Codex's Windows sandbox is better understood as a baseline than a final answer. Coding agents will keep competing on model quality, IDE integration, price, and repository understanding. But the next category boundary is local execution: how network access is opened and closed per session, how command approvals work, how mobile supervision connects to remote or local execution, and how the product explains those choices to users.

This raises the bar for every coding-agent vendor. Saying "the agent edits code" is no longer enough. Where does it execute? Which user runs its commands? Do child processes inherit the same restrictions? Is the network actually blocked? What happens outside the workspace? Does setup need elevated rights, and are those rights separated from ordinary execution? Tools that cannot answer these questions will struggle in security-sensitive organizations.
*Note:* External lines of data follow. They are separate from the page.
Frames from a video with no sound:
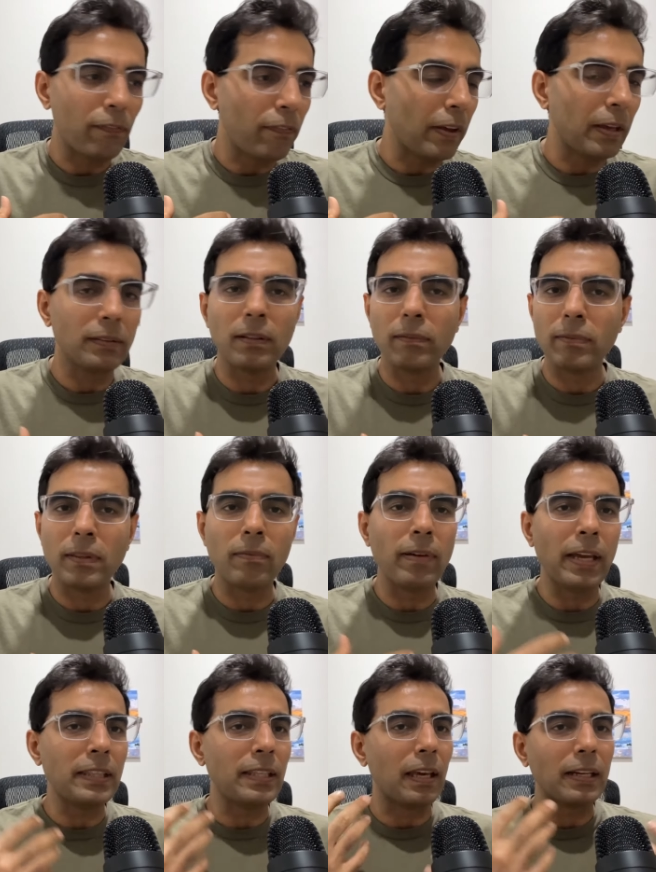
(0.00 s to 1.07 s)
fa- the the
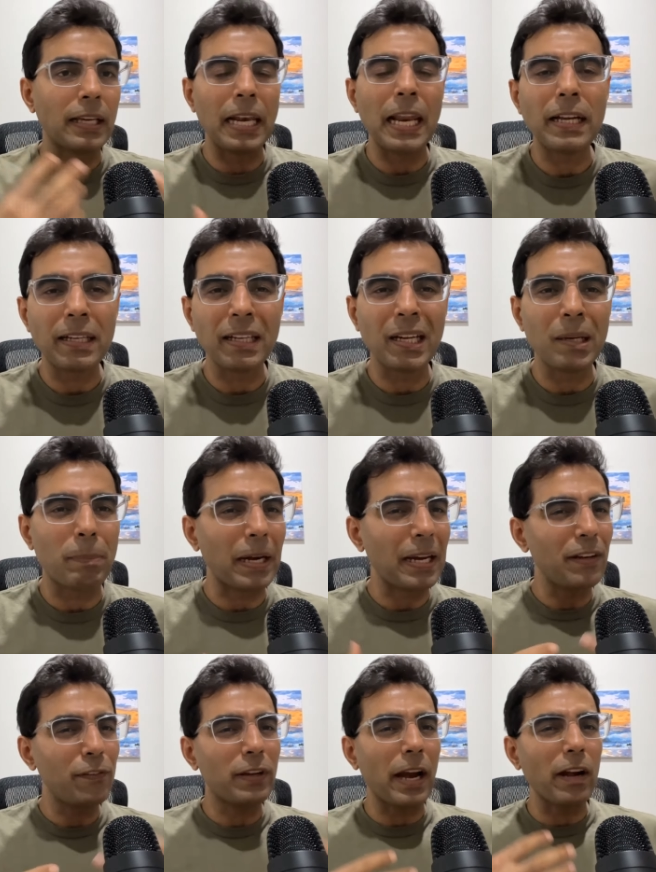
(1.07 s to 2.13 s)
way they are collected but
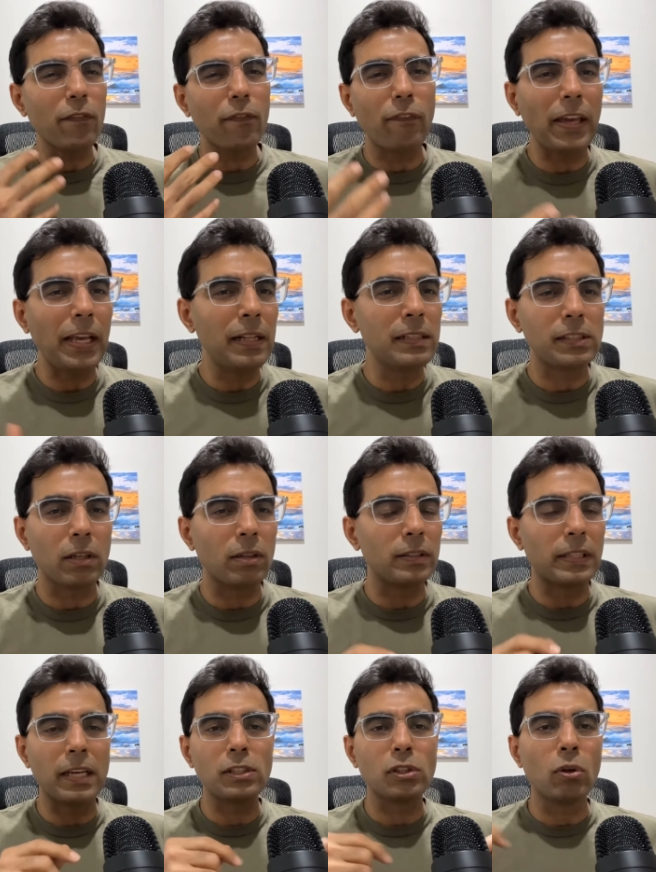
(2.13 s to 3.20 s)
it kind of feels you know
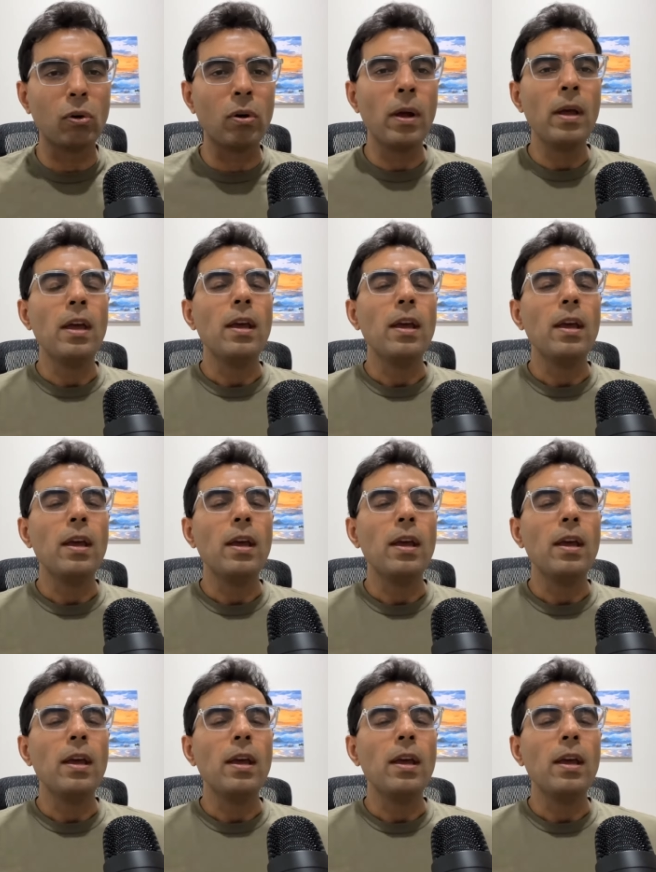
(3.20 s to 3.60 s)
there is no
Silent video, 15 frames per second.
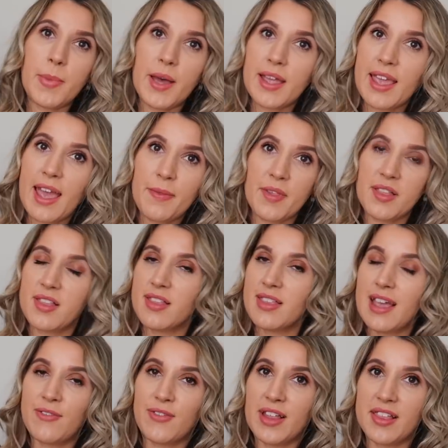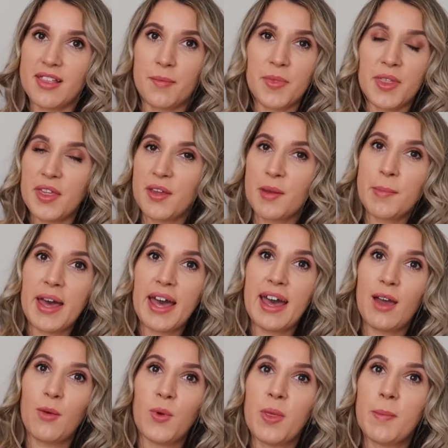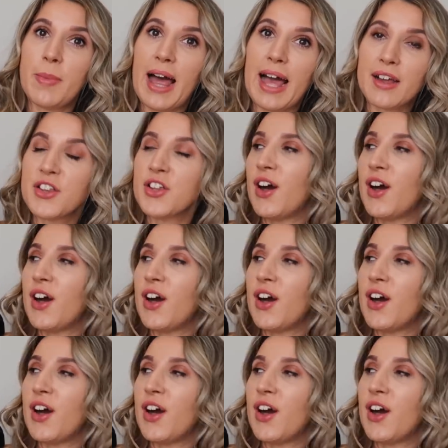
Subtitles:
But again, this is definitely something you can pair with a black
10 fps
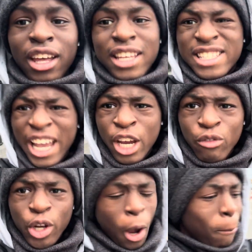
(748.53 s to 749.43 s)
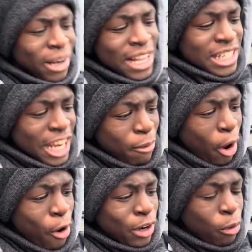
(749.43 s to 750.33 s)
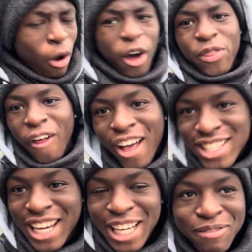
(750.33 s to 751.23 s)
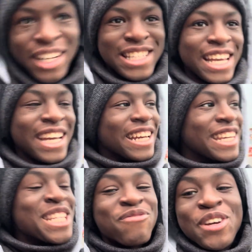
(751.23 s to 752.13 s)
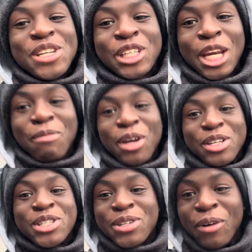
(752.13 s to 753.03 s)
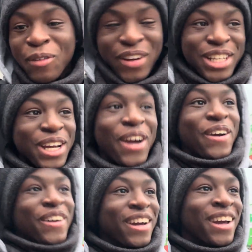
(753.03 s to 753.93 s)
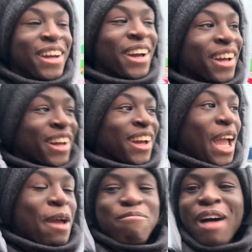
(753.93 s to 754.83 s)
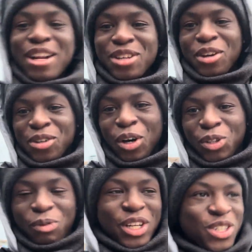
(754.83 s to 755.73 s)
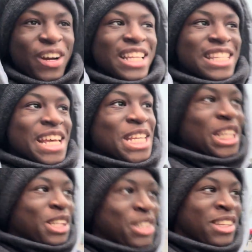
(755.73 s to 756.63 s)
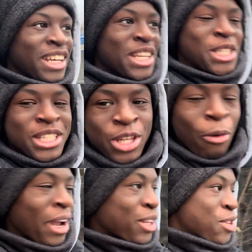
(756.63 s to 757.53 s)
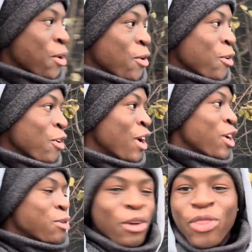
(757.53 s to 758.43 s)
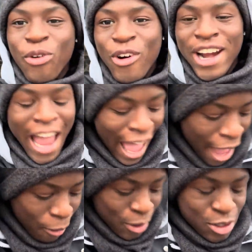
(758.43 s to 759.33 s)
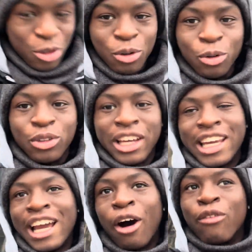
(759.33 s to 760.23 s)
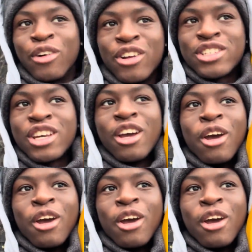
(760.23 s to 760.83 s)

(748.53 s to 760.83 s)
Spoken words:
Second route completed and I'm only, what, 13 minutes in? This video is going to be a short video. Imagine Godwin Transit doing 3 hours doing all the EL routes.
The paradox is that all this complexity exists to make the agent feel more natural. Users want to delegate long tasks: run tests, inspect failures, patch code, verify the fix, and come back with a concise explanation. To do that, the agent needs freedom. To make that freedom acceptable, it needs boundaries. OpenAI's Windows sandbox is one concrete attempt to resolve that tension at the operating-system layer.

Viewed as a single feature, this is a modest Codex update. Viewed as AI-driven development infrastructure, it is a stronger signal. The bottleneck is moving from "can the model generate code?" to "can the agent safely work on a real computer?" Windows sandboxing turns that question from theory into product engineering.